December 15, 2008 / 5:12 PM / 11 years ago

Court rules against Altria on light cigarettes

WASHINGTON (Reuters) - Tobacco firms can be sued under state law for deceptive advertising of “light” cigarettes, the U.S. Supreme Court ruled on Monday in a decision that could affect some 40 suits around the country seeking billions of dollars.

A German customs officer stands in front of confiscated cigarettes before the customs annual news conference in Munich March 13, 2007. REUTERS/Michaela Rehle

By a 5-4 vote, the high court ruled against Altria Group Inc.’s Philip Morris USA unit and held the Federal Cigarette Labeling and Advertising Act does not bar or preempt such state court lawsuits.

The case involved three longtime smokers from Maine who wanted to proceed with their suit against the largest U.S. cigarette maker. The justices upheld a U.S. appeals court ruling that allowed the lawsuit to go forward.

The class-action lawsuit claimed Philip Morris engaged in unfair and deceptive acts or practices in its representations that certain brands of its cigarettes are “light” or have “lowered tar and nicotine.”

The lawsuit said cigarettes like Marlboro and Cambridge Lights are deceptively designed and marketed, and that a smoker of those brands consumes the same amounts of tar and nicotine as a smoker of regular cigarettes.

Lawyers for Philip Morris argued Congress in adopting the federal law in the 1960s wanted one national source of regulation for advertising of cigarettes and health claims.

But lawyers for the smokers said Congress did not intend to give cigarette makers immunity for false statements.

Justice John Paul Stevens, joined by Justices Anthony Kennedy, David Souter, Ruth Bader Ginsburg and Stephen Breyer, said in the court’s majority opinion the lawsuit can proceed.

Stevens said neither the Federal Cigarette Labeling Act nor the U.S. Federal Trade Commission’s action in this area preempted the fraud claim under state law.

Stevens said the court only ruled on whether the lawsuit can proceed, not on the merits of the claims.

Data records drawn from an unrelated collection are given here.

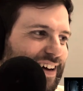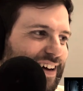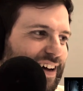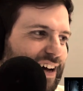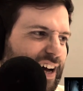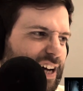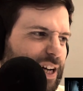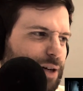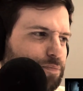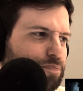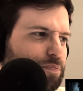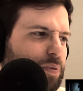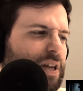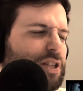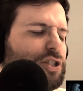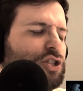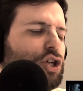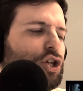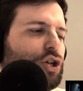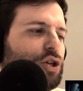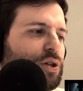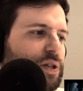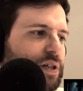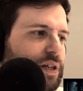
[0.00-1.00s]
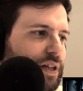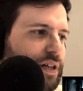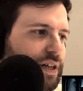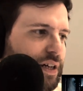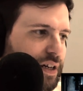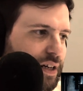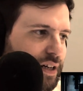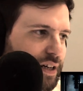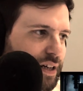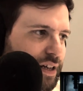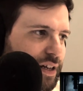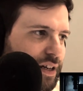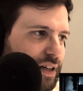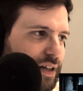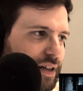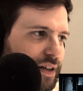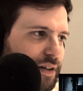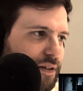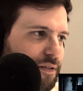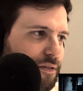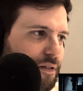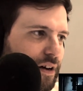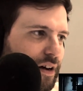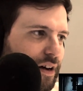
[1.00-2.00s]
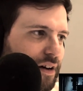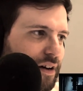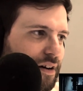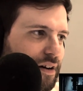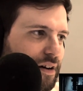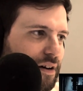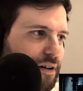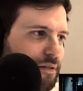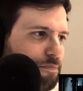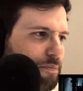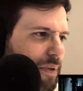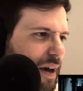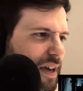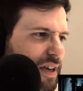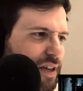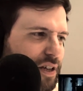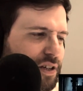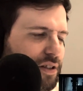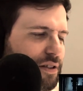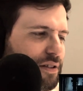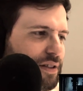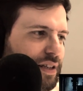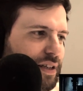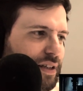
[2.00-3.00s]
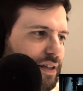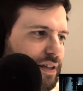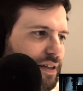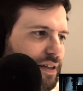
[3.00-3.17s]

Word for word: Oh, beat you. I don't need the girl. Bet you could.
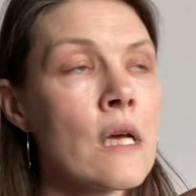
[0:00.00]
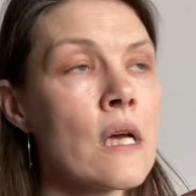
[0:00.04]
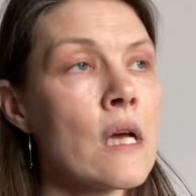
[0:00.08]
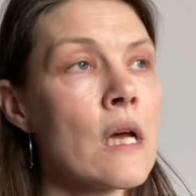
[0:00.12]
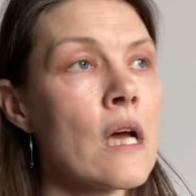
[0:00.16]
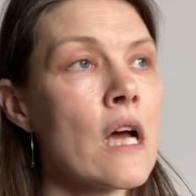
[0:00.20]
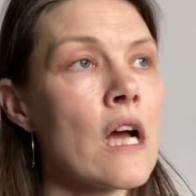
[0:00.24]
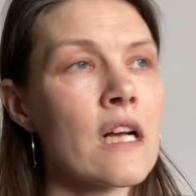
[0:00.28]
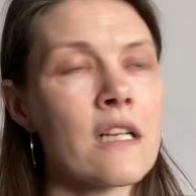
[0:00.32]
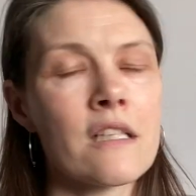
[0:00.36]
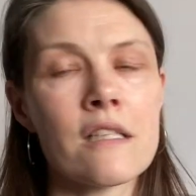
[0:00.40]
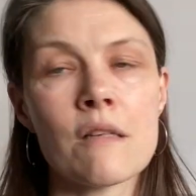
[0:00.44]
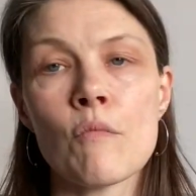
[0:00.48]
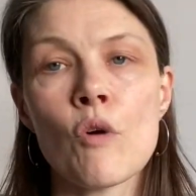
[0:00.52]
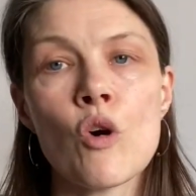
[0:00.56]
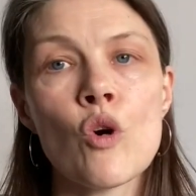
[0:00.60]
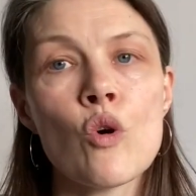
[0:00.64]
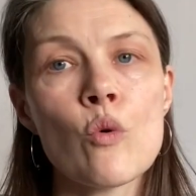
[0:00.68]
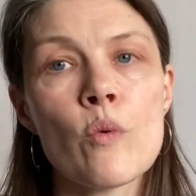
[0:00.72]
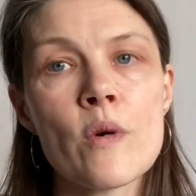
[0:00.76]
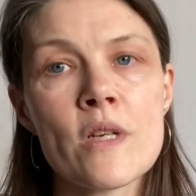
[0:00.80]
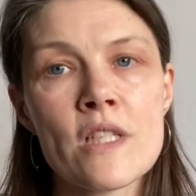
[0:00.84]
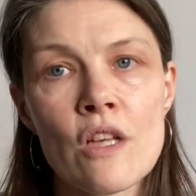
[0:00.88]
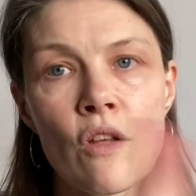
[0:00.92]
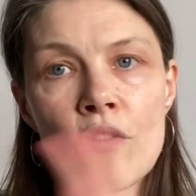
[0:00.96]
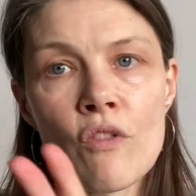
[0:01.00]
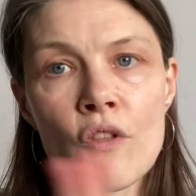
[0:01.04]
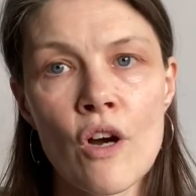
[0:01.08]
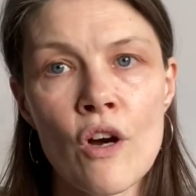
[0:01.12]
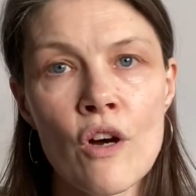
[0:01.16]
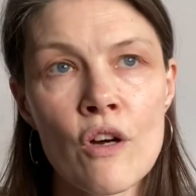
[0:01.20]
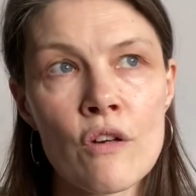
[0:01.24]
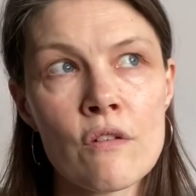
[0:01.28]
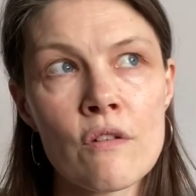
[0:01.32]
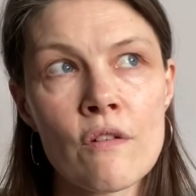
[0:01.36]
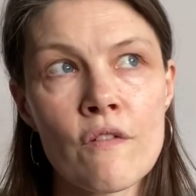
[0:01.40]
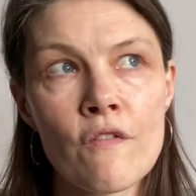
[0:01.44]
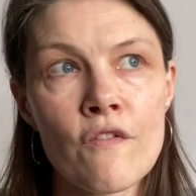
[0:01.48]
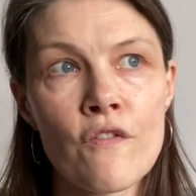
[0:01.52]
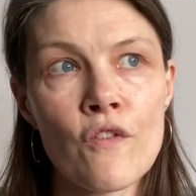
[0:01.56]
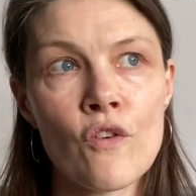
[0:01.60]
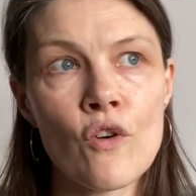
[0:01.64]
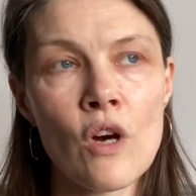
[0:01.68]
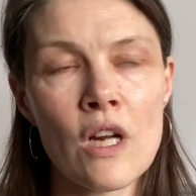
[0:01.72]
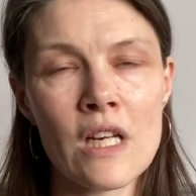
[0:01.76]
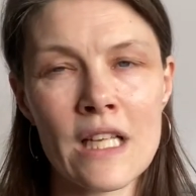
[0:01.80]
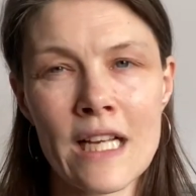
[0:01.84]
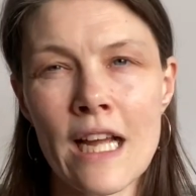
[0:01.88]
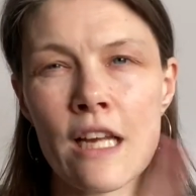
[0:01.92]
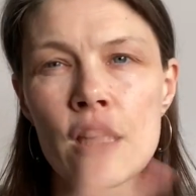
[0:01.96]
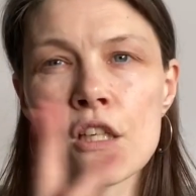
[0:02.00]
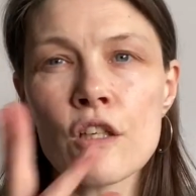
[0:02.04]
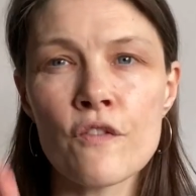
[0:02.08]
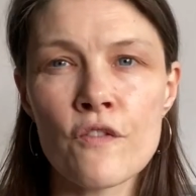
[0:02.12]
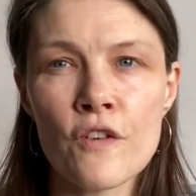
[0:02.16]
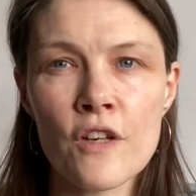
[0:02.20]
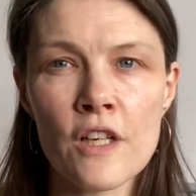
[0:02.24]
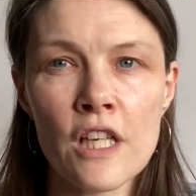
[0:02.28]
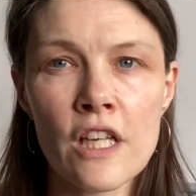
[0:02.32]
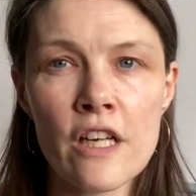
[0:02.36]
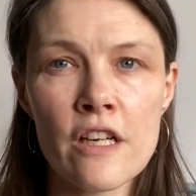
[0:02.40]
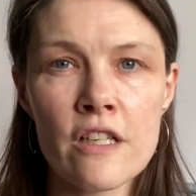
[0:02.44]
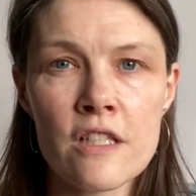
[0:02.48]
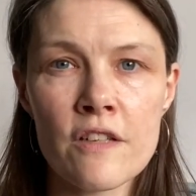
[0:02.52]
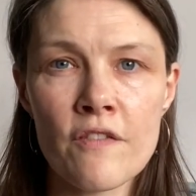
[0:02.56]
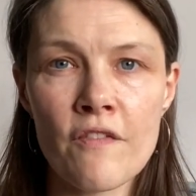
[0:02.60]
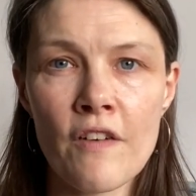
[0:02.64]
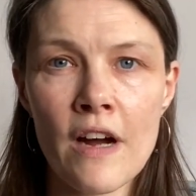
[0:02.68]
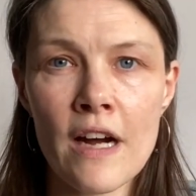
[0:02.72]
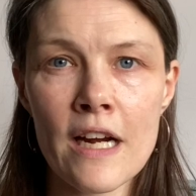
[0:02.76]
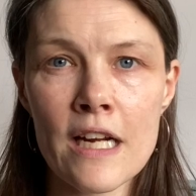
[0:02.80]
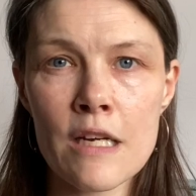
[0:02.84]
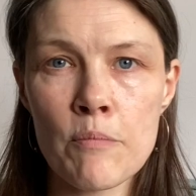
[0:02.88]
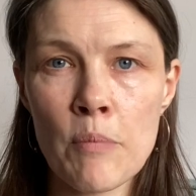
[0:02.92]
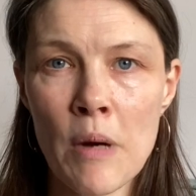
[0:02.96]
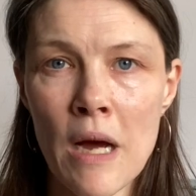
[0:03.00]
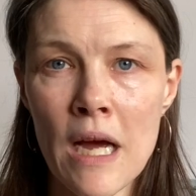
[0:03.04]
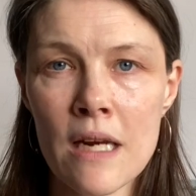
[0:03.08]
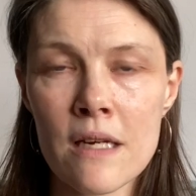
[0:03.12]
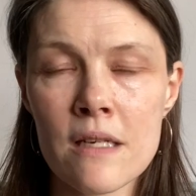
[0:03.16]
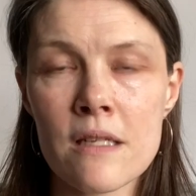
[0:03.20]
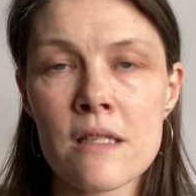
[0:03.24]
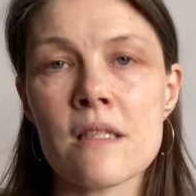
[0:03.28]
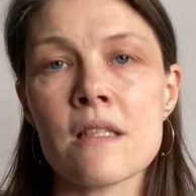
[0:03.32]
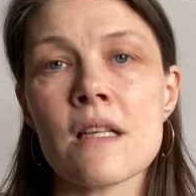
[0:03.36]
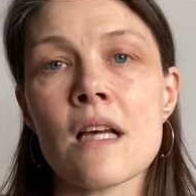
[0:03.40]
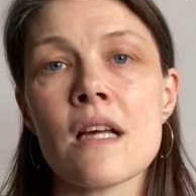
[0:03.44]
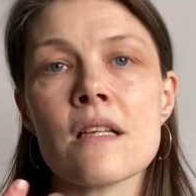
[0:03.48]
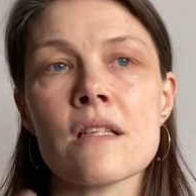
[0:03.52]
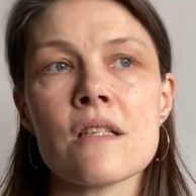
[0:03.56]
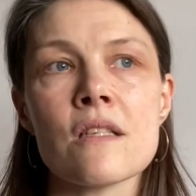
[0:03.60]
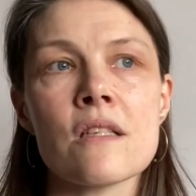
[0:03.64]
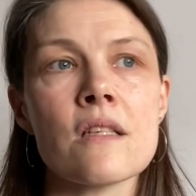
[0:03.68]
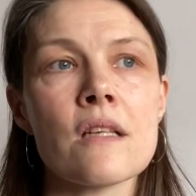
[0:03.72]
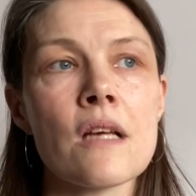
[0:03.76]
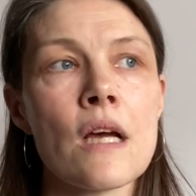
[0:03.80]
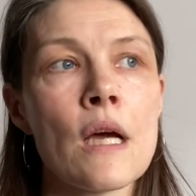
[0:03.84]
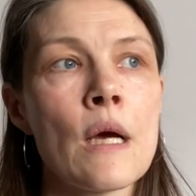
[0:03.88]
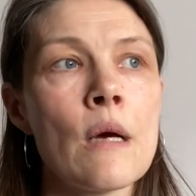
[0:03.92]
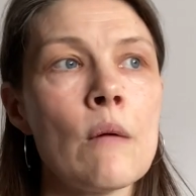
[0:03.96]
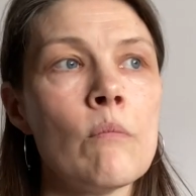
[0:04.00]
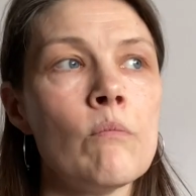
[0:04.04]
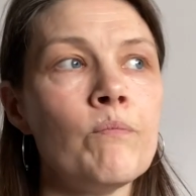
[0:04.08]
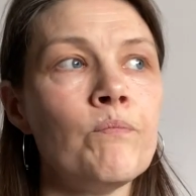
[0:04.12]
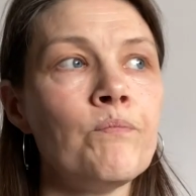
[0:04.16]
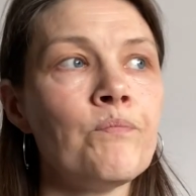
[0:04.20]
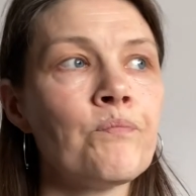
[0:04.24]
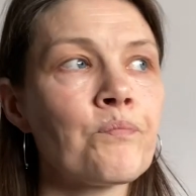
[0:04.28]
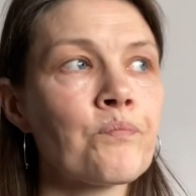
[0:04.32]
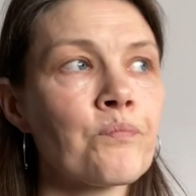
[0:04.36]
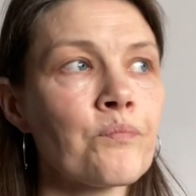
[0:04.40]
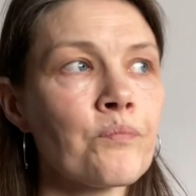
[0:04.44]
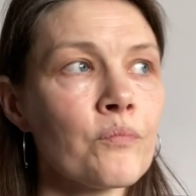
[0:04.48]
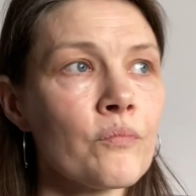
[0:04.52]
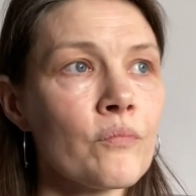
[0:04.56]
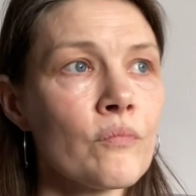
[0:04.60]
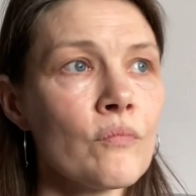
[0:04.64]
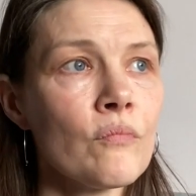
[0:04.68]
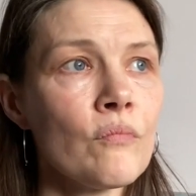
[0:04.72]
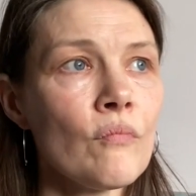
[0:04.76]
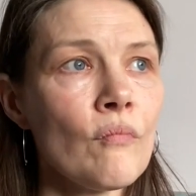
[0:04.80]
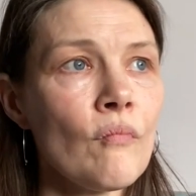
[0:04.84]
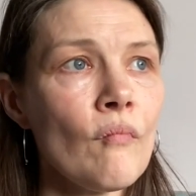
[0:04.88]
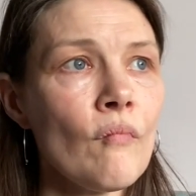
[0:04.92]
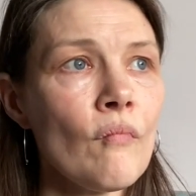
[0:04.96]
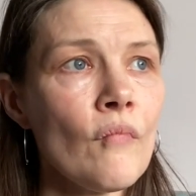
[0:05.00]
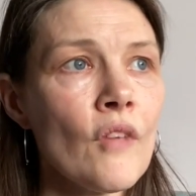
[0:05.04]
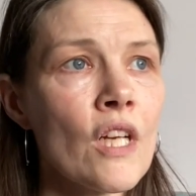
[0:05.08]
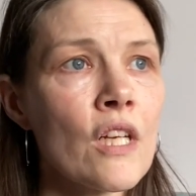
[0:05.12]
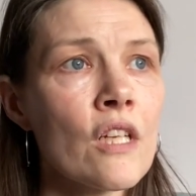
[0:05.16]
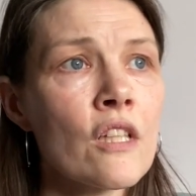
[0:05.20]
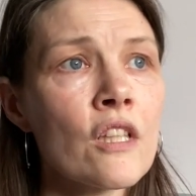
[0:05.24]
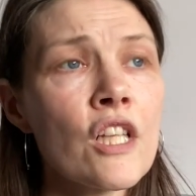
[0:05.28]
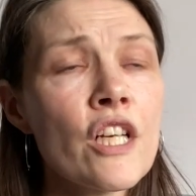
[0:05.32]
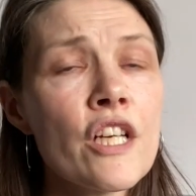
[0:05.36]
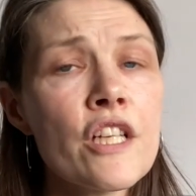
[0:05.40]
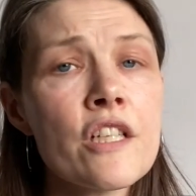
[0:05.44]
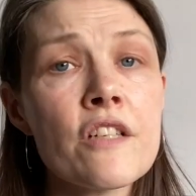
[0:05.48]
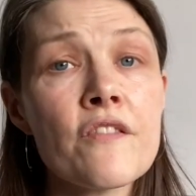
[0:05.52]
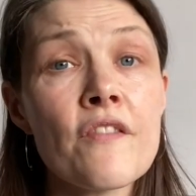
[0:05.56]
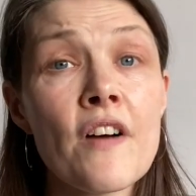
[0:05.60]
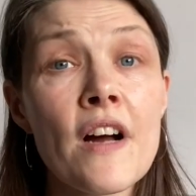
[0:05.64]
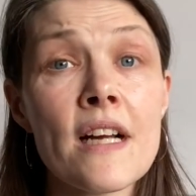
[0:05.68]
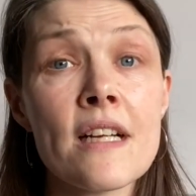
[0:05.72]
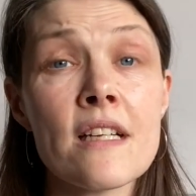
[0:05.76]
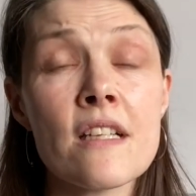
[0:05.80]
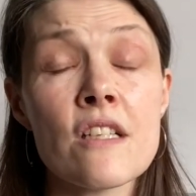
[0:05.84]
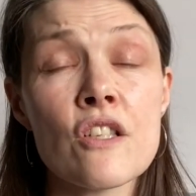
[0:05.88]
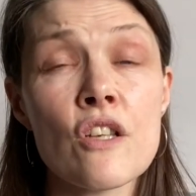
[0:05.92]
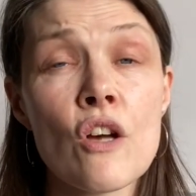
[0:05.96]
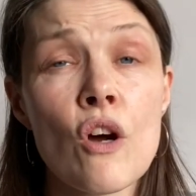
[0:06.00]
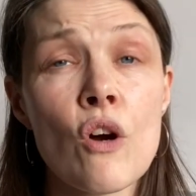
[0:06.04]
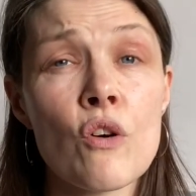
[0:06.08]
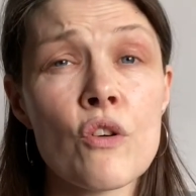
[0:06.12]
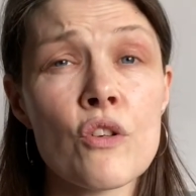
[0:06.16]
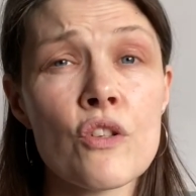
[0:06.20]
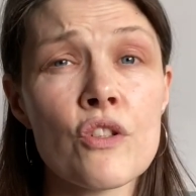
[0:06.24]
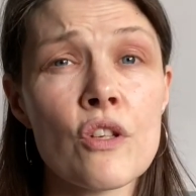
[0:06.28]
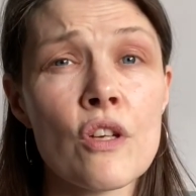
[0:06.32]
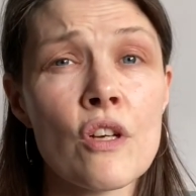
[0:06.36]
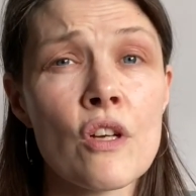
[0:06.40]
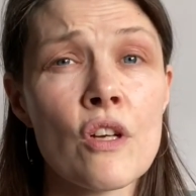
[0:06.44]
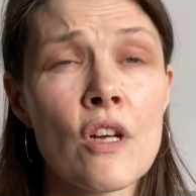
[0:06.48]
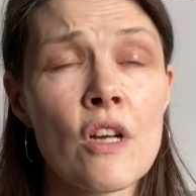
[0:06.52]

because I'm always on the hunt for, like, I love Claire Divine patterns. That's Claire Divine socks.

The smokers still must prove the company’s use of “light” and “lowered tar” violated the state deceptive practices law, he said.

The court’s four most conservative members — Chief Justice John Roberts and Justices Antonin Scalia, Clarence Thomas and Sam Alito — dissented.

Because liability in this case is premised on the effect of smoking on health, Thomas wrote in dissent that he would hold that the state-law claims are expressly preempted by the law.

NO FINDING OF LIABILITY

“While we had hoped for a dismissal based upon federal preemption, it is important to note that the Supreme Court made no finding of liability,” said Murray Garnick, an Altria senior vice president and associate general counsel.

“We continue to view these cases as manageable, and the company will assert many of the strong defenses used successfully in the past to defend against this very type of case,” he said in a statement issued in Richmond, Virginia.

Vice Fund portfolio manager Charles Norton said the ruling removed one defense used in cases involving light cigarettes, but does not signal a shift in tobacco litigation.

“In spite of today’s ruling, I expect the future of (light cigarette) litigation to continue to move in the direction that it has in recent years, in favor of the industry,” he said.

A related case is before a U.S. appeals court.

In October, a three-judge panel in Washington, D.C., heard arguments on whether a lower court erred in finding tobacco companies conspired to lie about the dangers of smoking.

Companies, including Philip Morris USA, were found to have violated federal racketeering laws in 2006 by a U.S. District judge, who ruled the firms could no longer use expressions such as “low tar” or light” in their cigarette marketing.

Other firms and trade groups appealing the ruling were the R.J. Reynolds Tobacco unit of Reynolds American Inc, Brown & Williamson, Lorillard Inc, Vector Group Ltd’s Liggett Group, British American Tobacco Ltd., the Council for Tobacco Research and the Tobacco Institute.

Last month, the Federal Trade Commission rescinded guidance from 1966 which allowed the firms to put tar and nicotine figures on cigarette packages as part of their advertisement.

The agency said the numbers were misleading because smokers believed low tar and nicotine cigarettes were safer even though smokers cancel out that advantage by inhaling more deeply when they smoke the cigarettes.

The case is Altria Group Inc v. Good, 07-562.